I benefici della giocoleria in bambini e adolescenti

Portrait of happy kids sitting on the grass in the park and juggling with colorful balls

Precedentemente abbiamo considerato i benefici generali della giocoleria, in questa trattazione ci occuperemo dei benefici della giocoleria nell’infanzia.

Gli studenti possono imparare abilità di giocoleria già alla scuola materna, provando con nastri da lanciare in aria e riafferrare. Questi movimenti offrono ai bambini un ottimo allenamento cardio-vascolare e polmonare, con l’esercizio dei grandi muscoli vicino alla testa e al cuore. Man mano che apprendono abilità di base, il gioco può diventare sempre più complesso e riguardare l’utilizzo di oggetti sempre diversi. Non solo, i bambini imparano ad usare entrambe le mani, difatti molti giocolieri sono ambidestri.

Essendo un’attività ritmica e creativa è possibile farla con una base musicale, aiutando il bambino a trovare il proprio ritmo naturale.

Un altro beneficio è sicuramente rappresentato dalla coordinazione occhio-mano che viene così incrementata e migliorata, provocando un apprendimento più rapido anche di ulteriori abilità.

Si evidenzia infatti che la giocoleria è associata al miglioramento in abilità accademiche come la lettura, la scrittura, il ragionamento, le abilità matematiche, scientifiche e logiche. Pensate che moltissimi giocolieri sono informatici, matematici o si occupano di scienza. Già la Montessori e Piaget sottolineavano come i movimenti grosso motori e le sensazioni tattili possano migliorare le abilità cognitive.

La cosa più interessante della giocoleria applicata nelle scuole dell’infanzia a mio parere è il fatto che non riguarda solo gli studenti che apprendono facilmente dalle lezioni frontali. Come ben sappiamo la maggior parte dello stress degli insegnanti riguarda la loro incapacità di coinvolgere e gestire alcuni bambini che non hanno lo stesso tipo di capacità di restare fermi al banco ad ascoltare la lezione. Sappiamo che esistono modi diversi di apprendere e questo la scuola tradizionale a volte lo dimentica, condannando spesso i bambini con abilità differenti a sentirsi inadeguati. Occorre semplicemente trovare un modo più consono per apprendere. La giocoleria aiuta sia gli studenti con abilità spaziali perché sono stimolati dalla visualizzazione dei modelli di giocoleria e dall’amore per i rompicapi. Gli studenti con abilità musicali possono gioire della natura ritmica della giocoleria, gli studenti corporei e cinestesici amano potersi alzare a scuola per poter giocare, canalizzando così la loro energia. I bambini interpresonali amano la natura sociale della giocoleria: la condivisione, il supporto, il confronto e la relazione. Mentre i bambini intrapersonali apprezzano l’opportunità di poter giocare individualmente potendo coltivare i propri obiettivi personali. Inoltre, inserita come pausa tra una lezione frontale e l’altra, la giocoleria è in grado di dare una pausa al cervello, in modo da tornare al proprio compito più carichi, rilassati e con maggiore possibilità di risoluzione.

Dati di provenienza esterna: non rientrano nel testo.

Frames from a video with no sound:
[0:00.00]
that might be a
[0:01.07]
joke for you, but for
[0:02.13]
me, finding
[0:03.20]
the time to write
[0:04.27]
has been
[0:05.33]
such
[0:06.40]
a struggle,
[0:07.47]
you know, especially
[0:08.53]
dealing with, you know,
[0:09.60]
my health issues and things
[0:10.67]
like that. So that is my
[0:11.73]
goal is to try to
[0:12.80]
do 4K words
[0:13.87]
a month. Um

La giocoleria può essere un ottimo rinforzo positivo per stimolare e motivare gli studenti, inoltre è un ottimo modello di apprendimento: stimola concentrazione e memoria, ti obbliga a vivere nel momento presente, ti aiuta a scomporre compiti complessi in segmenti semplici da risolvere, stimola il problem solving e, infine, incrementa la mentalità del sbaglio-analizzo-riprovo.

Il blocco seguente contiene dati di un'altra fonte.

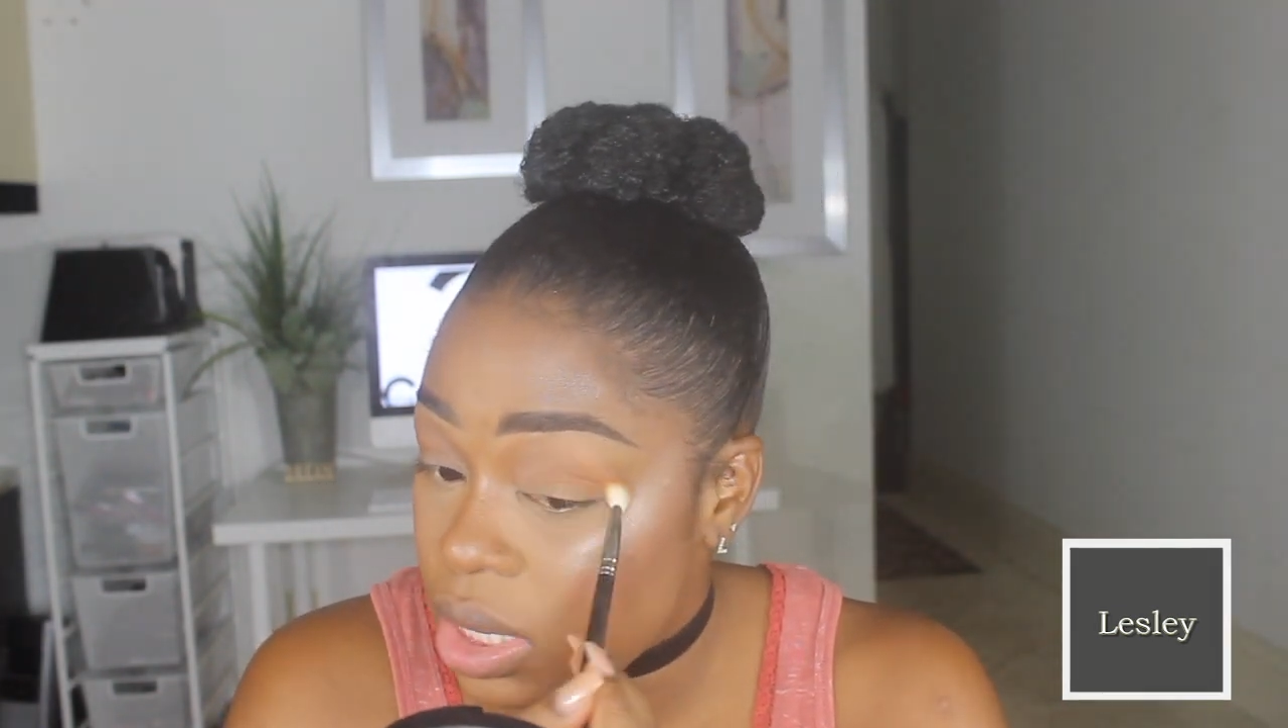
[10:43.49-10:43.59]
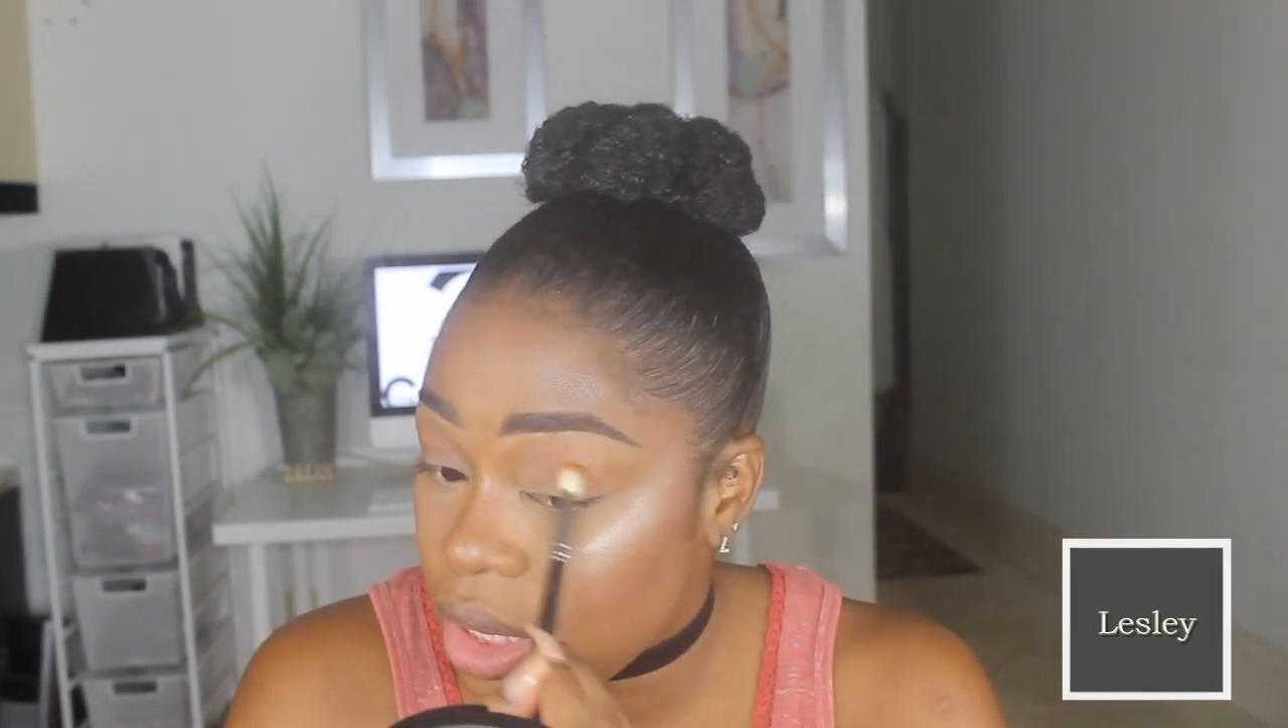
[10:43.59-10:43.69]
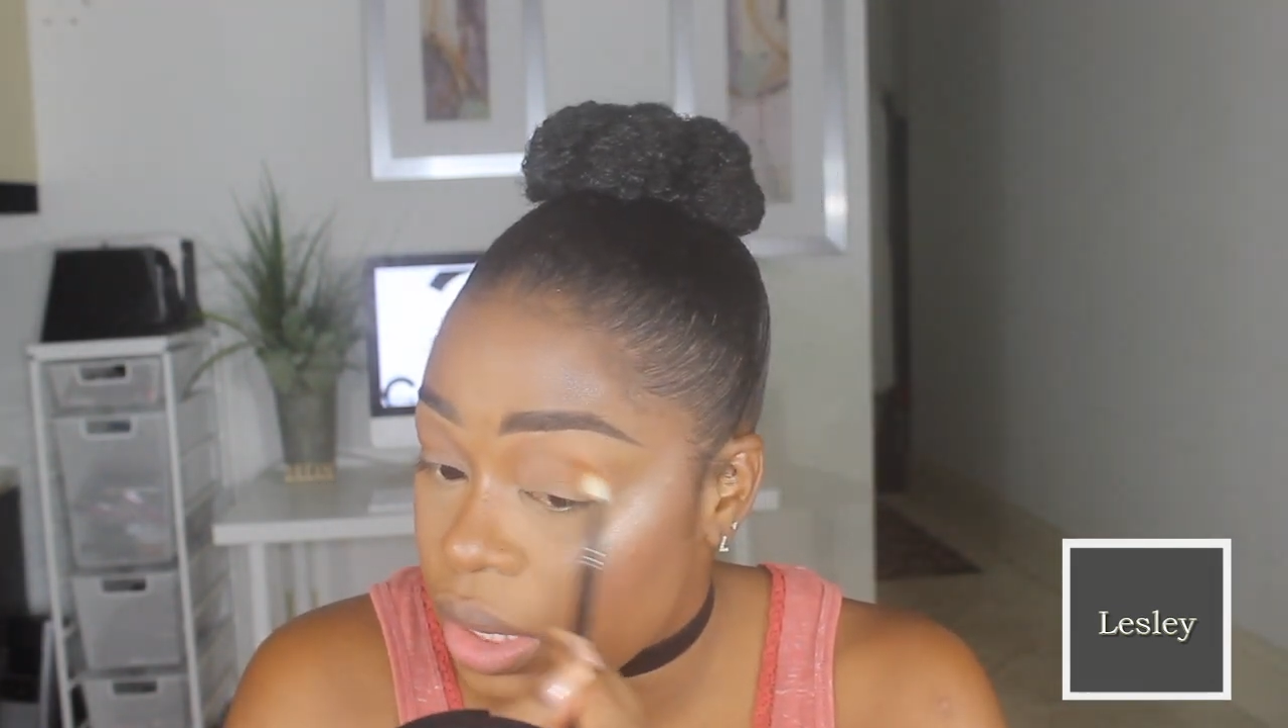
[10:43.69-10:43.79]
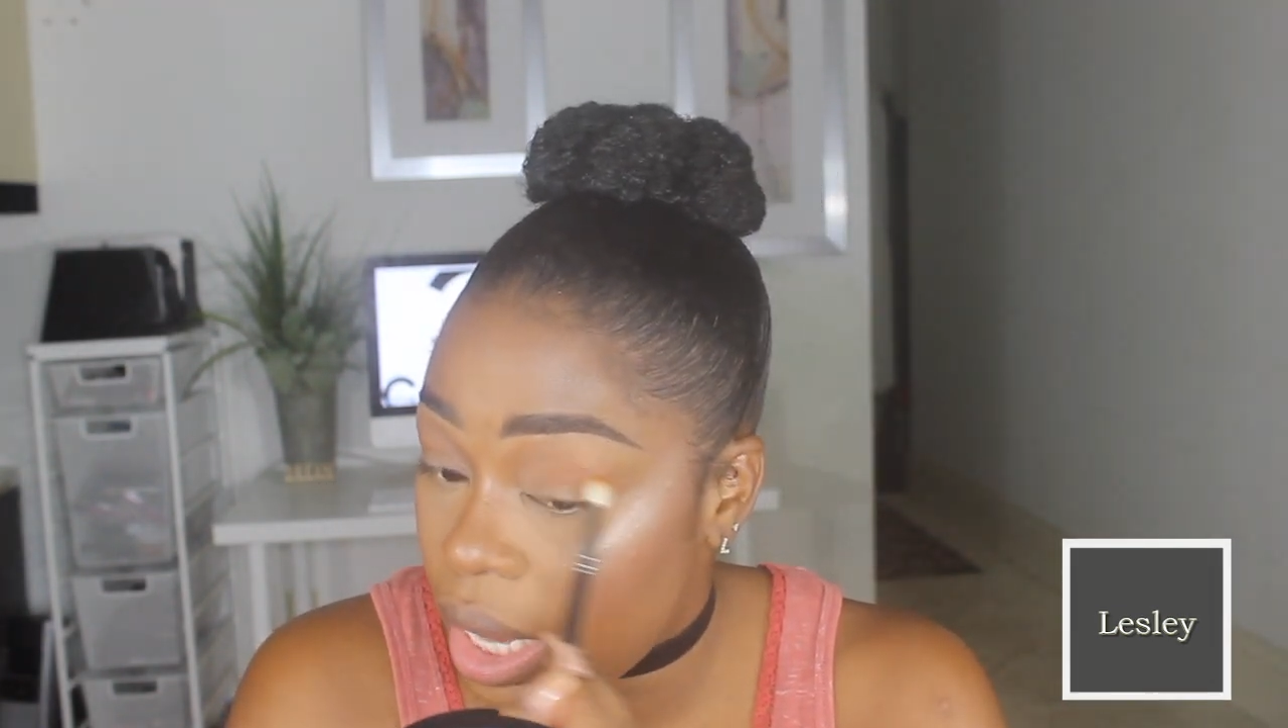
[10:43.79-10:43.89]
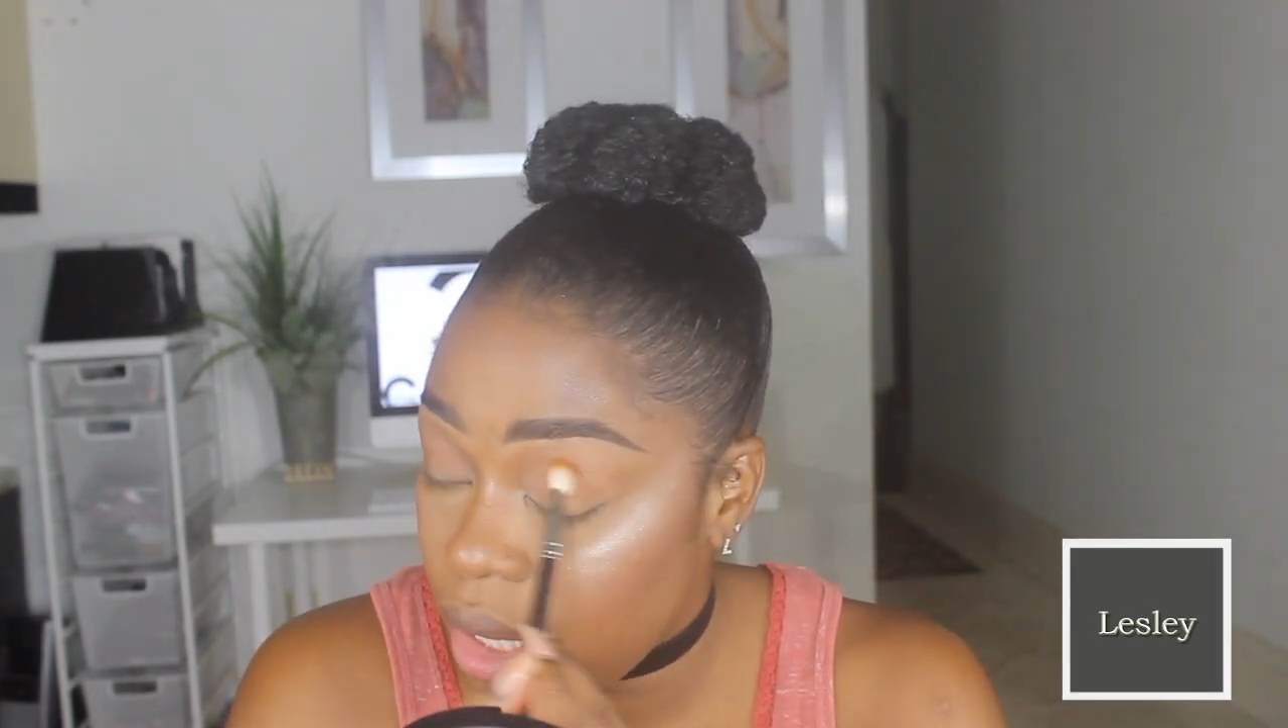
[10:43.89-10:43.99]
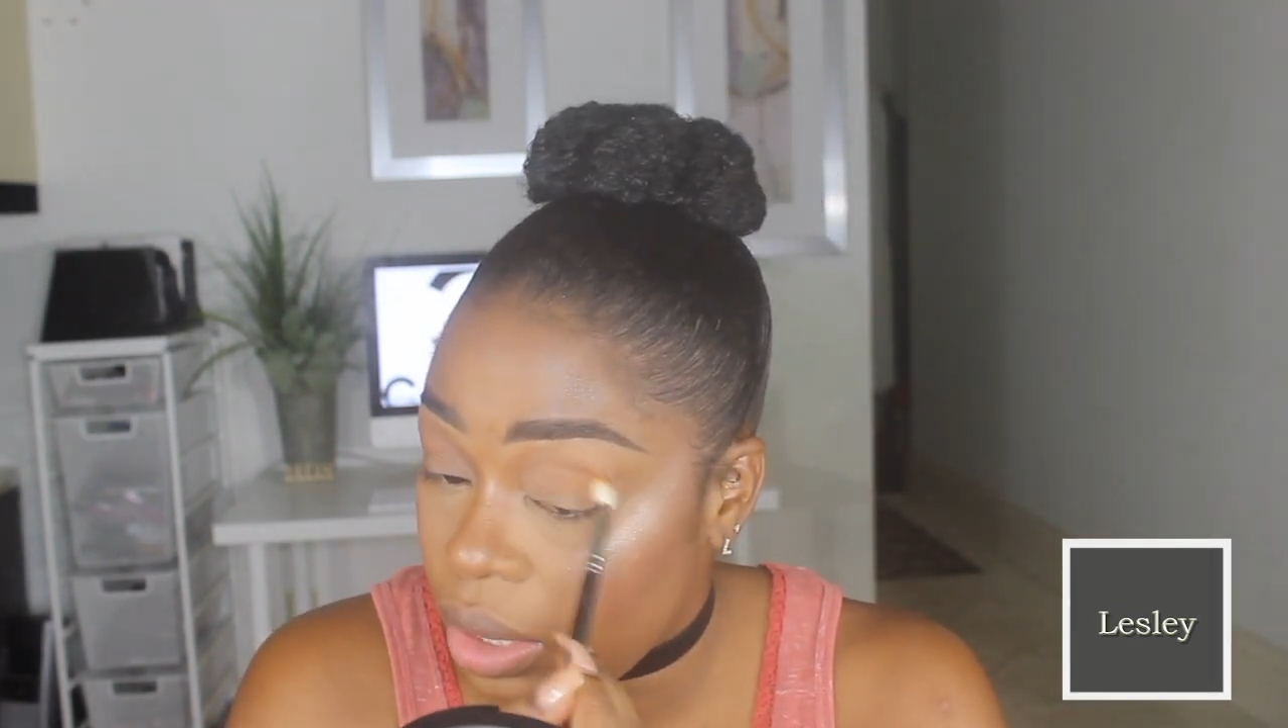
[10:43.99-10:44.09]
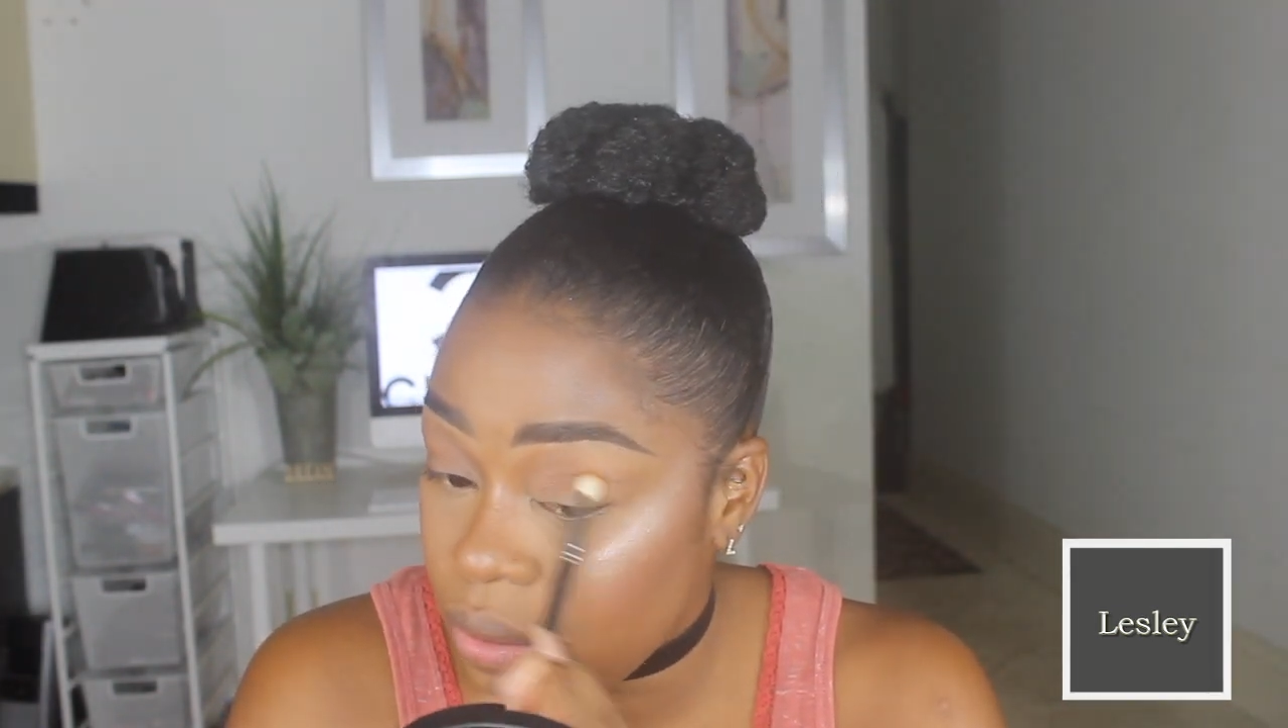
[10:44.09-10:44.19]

to try to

Tutto questo stimola l’auto-efficacia, quanto ci sentiamo in grado di raggiungere gli obiettivi che ci poniamo, e dunque l’autostima: ci fa sentire bene con noi stessi e con gli altri. Non vi è competizione nella giocoleria, perché i risultati migliori si ottengono collaborando. Inoltre il mostrare agli altri i propri progressi stimola il riconoscimento sociale e di nuovo migliora la percezione di noi stessi.

Pensate a un bambino che non riesce assolutamente a prestare attenzione in classe poiché magari ha un’intelligenza di tipo cinestesico. Se i genitori e gli insegnanti continuano a misurare la sua abilità solo nei compiti accademici, il bambino non avrà facilmente riconoscimenti sociali e questo potrebbe provocare danni sia internalizzati che esternalizzati. Al contrario poter dimostrare alla mamma e al papà di essere in grado di giocolare può riempirci di orgoglio, incrementando sentimenti positivi.

Insomma ci sono solo benefici, non ti resta che provare!